Friday 13 March, 2015 Contact: Lucy Williams 0403 753 028
Melbourne Media: Wales Street Primary School, Thornbury has all the students turning up in pyjamas, making worry dolls and learning about sleep. Journalist can film/photograph/interview students and teachers at 10am on Friday 13th March.

Students who want to boost their marks and their mood should heed this warning from health experts: Get more sleep.

Specialists in sleep science are using World Sleep Day on March 13 to provide Australian and New Zealand schools with the tools to send the message that students should have a regular bed time and try to get 9 hours uninterrupted sleep each night.

"Students who tick both of these boxes will feel brighter and happier during the day, and better equipped to deal with challenges in the classroom, on the sports field and at home," says sleep researcher Dr Sarah Biggs, coordinator of a school sleep education program co-hosted by the Sleep Health Foundation (SHF) and the Australasian Sleep Association (ASA).

"We're not saying it's a magic bullet but improving sleep will likely mean teens feel less moody and emotional and better able to concentrate and learn."

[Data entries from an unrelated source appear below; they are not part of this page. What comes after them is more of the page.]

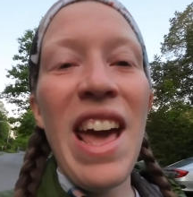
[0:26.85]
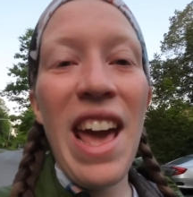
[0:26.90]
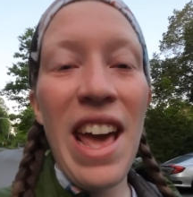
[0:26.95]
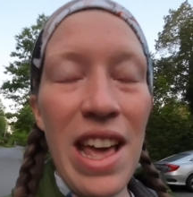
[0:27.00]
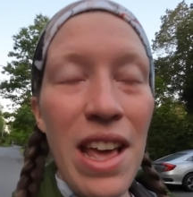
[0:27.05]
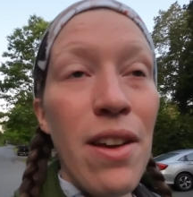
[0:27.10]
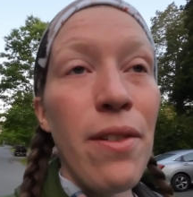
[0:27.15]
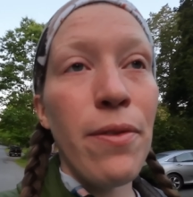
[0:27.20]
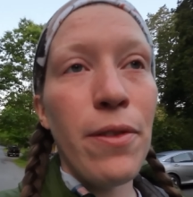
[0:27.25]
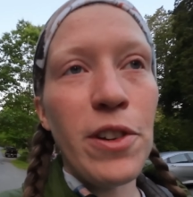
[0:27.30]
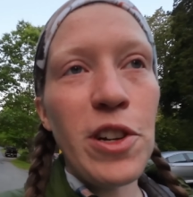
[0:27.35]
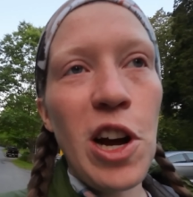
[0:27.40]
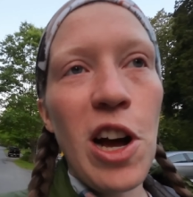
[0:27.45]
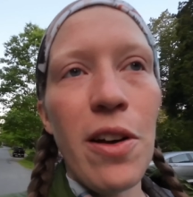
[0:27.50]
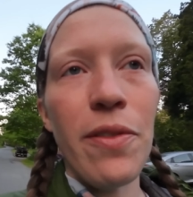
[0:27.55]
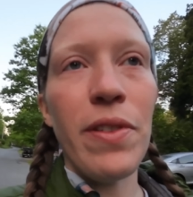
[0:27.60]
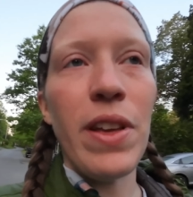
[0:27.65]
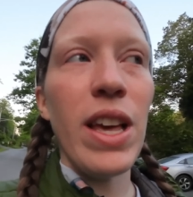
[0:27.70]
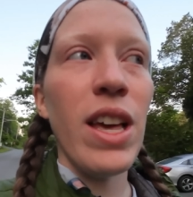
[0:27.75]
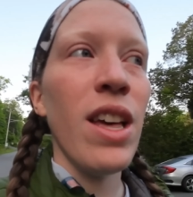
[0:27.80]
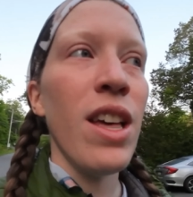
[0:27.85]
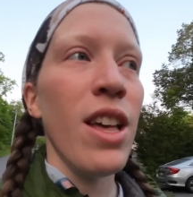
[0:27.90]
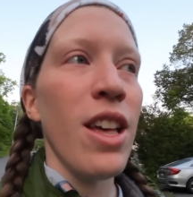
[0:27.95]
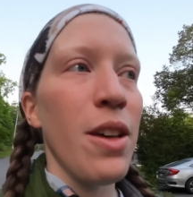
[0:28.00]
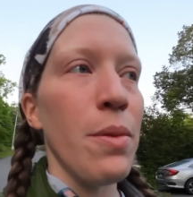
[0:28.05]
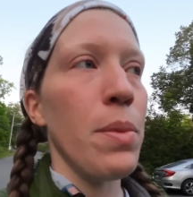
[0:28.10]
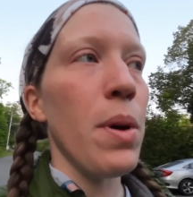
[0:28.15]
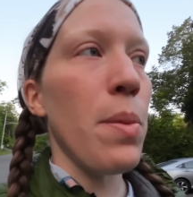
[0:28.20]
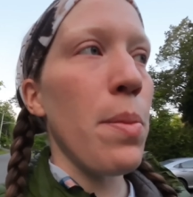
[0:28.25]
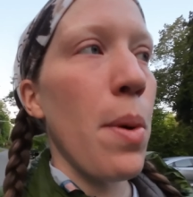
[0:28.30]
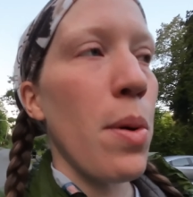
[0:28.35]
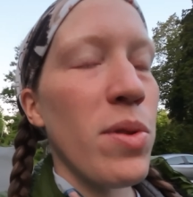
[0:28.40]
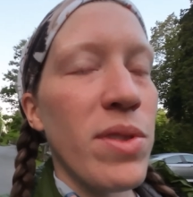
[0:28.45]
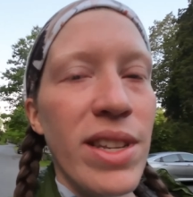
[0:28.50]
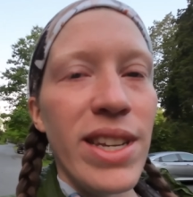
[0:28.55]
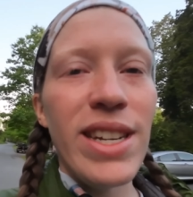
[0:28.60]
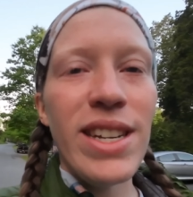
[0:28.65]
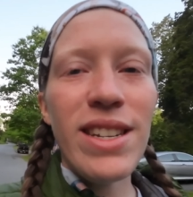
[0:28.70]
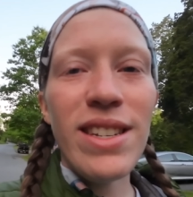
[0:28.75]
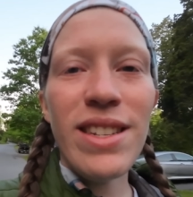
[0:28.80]
A, for coffee, but
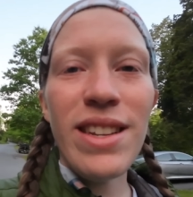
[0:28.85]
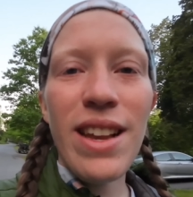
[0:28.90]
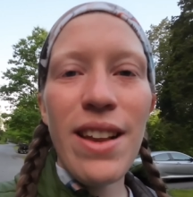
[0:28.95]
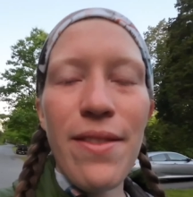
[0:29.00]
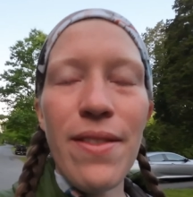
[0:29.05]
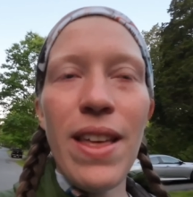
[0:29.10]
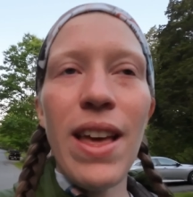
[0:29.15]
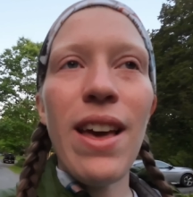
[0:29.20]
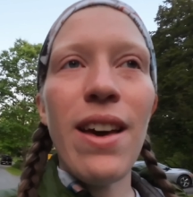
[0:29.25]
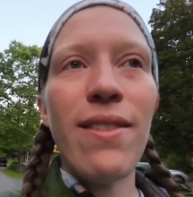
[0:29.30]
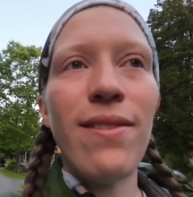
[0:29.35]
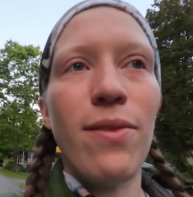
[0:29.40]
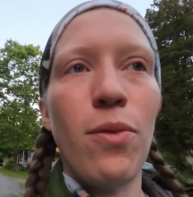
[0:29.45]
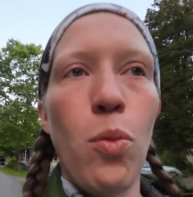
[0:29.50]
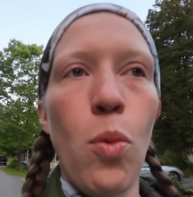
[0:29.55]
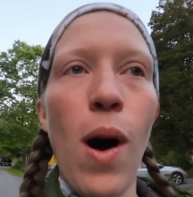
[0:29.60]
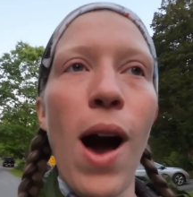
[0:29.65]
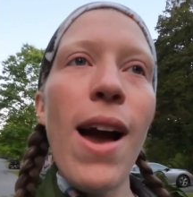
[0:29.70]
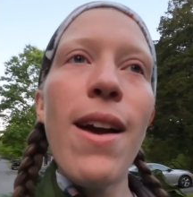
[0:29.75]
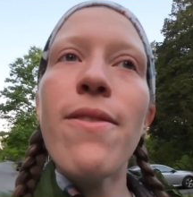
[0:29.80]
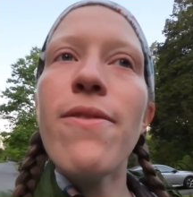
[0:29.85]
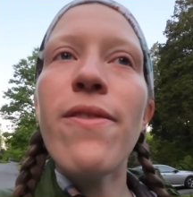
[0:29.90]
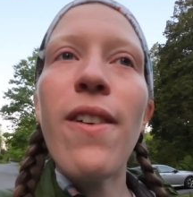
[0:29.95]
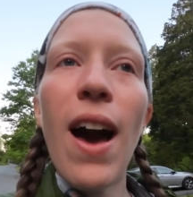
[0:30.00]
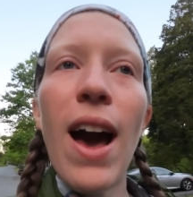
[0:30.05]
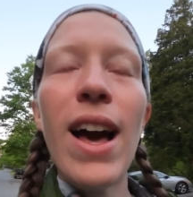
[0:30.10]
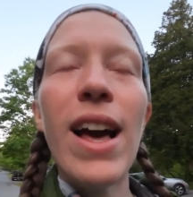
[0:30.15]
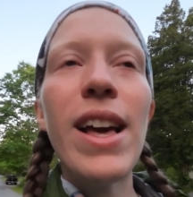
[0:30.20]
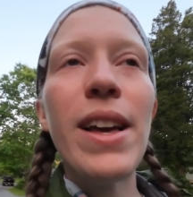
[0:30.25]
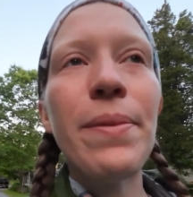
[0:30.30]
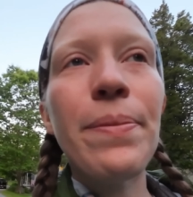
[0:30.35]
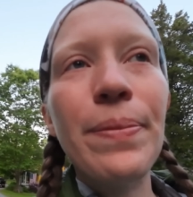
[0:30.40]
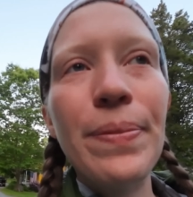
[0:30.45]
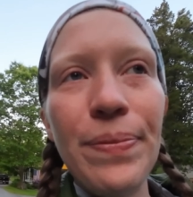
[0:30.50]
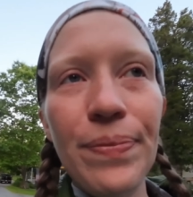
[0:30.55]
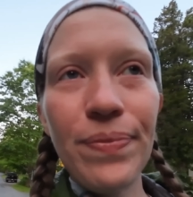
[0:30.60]
mostly to see if they have Wi Fi.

The ASA and SHF have launched a sleep education program in conjunction with World Sleep Day that aims to teach students why sleep deserves its place alongside diet and exercise as one of the pillars of good health.

The focus is crucial because research shows too many Australian children and teenagers are not getting the 11 and 9 hours they need respectively each night.

Dr Biggs says it's not uncommon for children to regularly get just 7 or 8 hours shut eye, with many going to bed at 9pm on weeknights. Not getting enough sleep is even more common in teens.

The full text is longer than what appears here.